技術者もただのSE・プログラマでは苦しくなってくる
IT業界外の人がプログラミング、セキュリティなどのIT知識をより身に着け、AIがデジタルの範囲ではプログラムコードやアプリケーションを自作できるようになってしまうと、ますますSEやプログラマといったただのIT技術者は苦しい立場になっていくと考えています。
2024年初頭のいまの段階では生成AIの活用事例が幸いにも少ないです。
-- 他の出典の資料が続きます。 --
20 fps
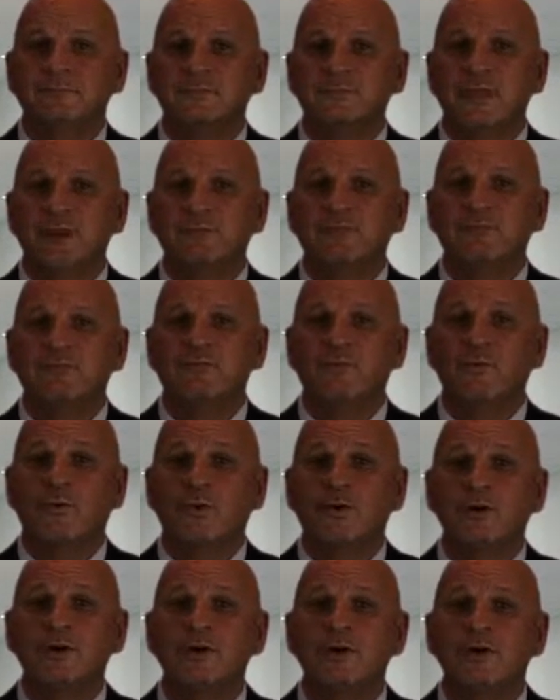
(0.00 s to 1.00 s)
Number
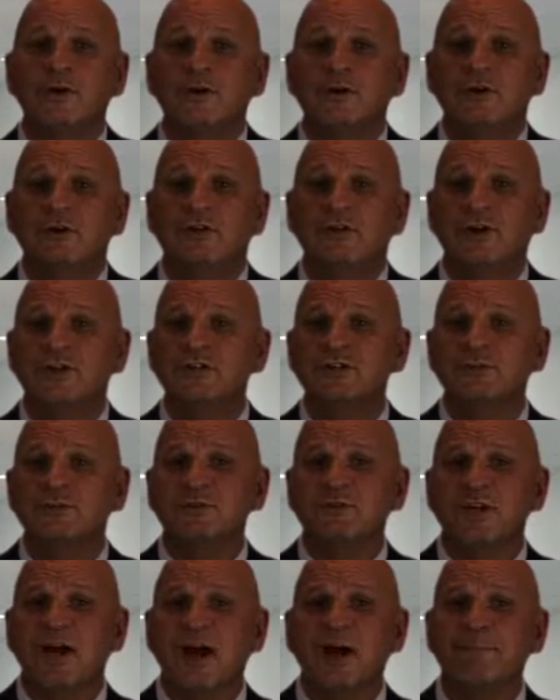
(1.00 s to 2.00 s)
4, your
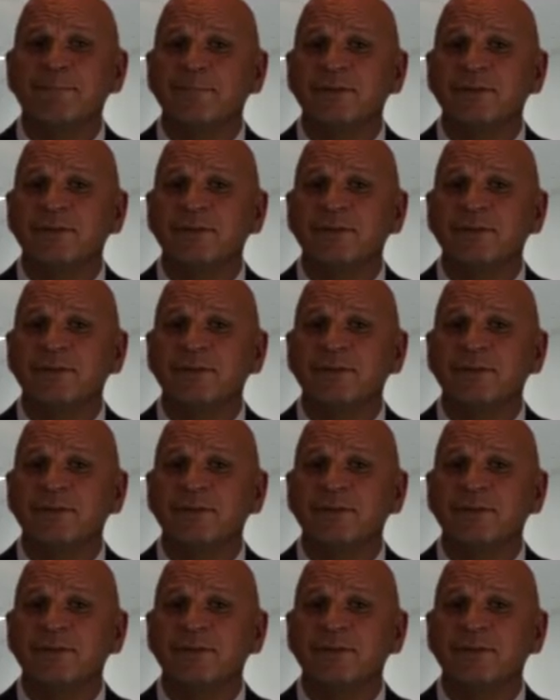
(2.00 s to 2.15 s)
customer's hot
そのため先行して使いこなせるだけで市場的な価値は上がりますが、一時的なものと思います。
ゆくゆくは、データ処理を行う研究者を除くと、デジタルの範囲にとどまったIT技術者は特筆した市場価値を持つことが難しくなると思います。
技術の視点として見ていくならロボット開発などの機械工学領域、ビジネススキル視点でいくならクライアントに対するコンサルティング・ソリューション提案スキルなどプラスアルファのスキルを持たないと厳しいと思っています。
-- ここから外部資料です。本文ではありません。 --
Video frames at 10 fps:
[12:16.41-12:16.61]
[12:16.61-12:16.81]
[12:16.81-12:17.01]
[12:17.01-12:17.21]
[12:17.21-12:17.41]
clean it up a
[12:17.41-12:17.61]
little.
偉そうに書いておりますが、私自身もこの領域に所属する人間であるので危機感感じています。
IT技術者以外の方々にとってリスキリングの対象がとりあえずIT技術が有力候補としてあがるのに対して、すでに習得済みのIT技術者は逆に選択肢が多様にありすぎて困る点があります。皮肉な話ですがIT技術者こそリスキリングの対象を真剣に考えなければいけないと私は考えています。
ビジネスに3方良しの視点がますます重要になる
非IT領域がITと接近していくことによって、世間の目もますます厳しくなり始めています。
すでにプライバシーの問題でGoogleやAmazonに対する世間の目が厳しくなっていますが、従来は利用者が便利と感じてくれればそれでよかったITビジネスがその視点だけでは済まなくなっています。下手すると、利益は出てもおいおい社会問題となってそれ以上のダメージをうけるリスクが発生します。
日本の商人において語られている「三方良し」の視点がますます重要になってきたと思っております。
個人ビジネスも法令をより気にする必要がでてくる
「三方良し」の重要性は大きなPF事業者だけにとどまらず、個人開発・個人ビジネスにも影響し始めていると思います。
2023年は景表法改正に伴うステマ規制、電気通信事業法改正に伴う外部送信規律の施行と個人ビジネスであっても注意しなければいけない法令がいくつも施行されました。
これまでのように、最低限知的財産と情報漏洩だけに気をつければ良い時代は終わってしまったと思います。その点でますます個人によるITビジネスの参入も気軽にできるものではなくなったと感じています。
終わりに
最後まで読んでいただきありがとうございました。何か気づきがあれば幸いです。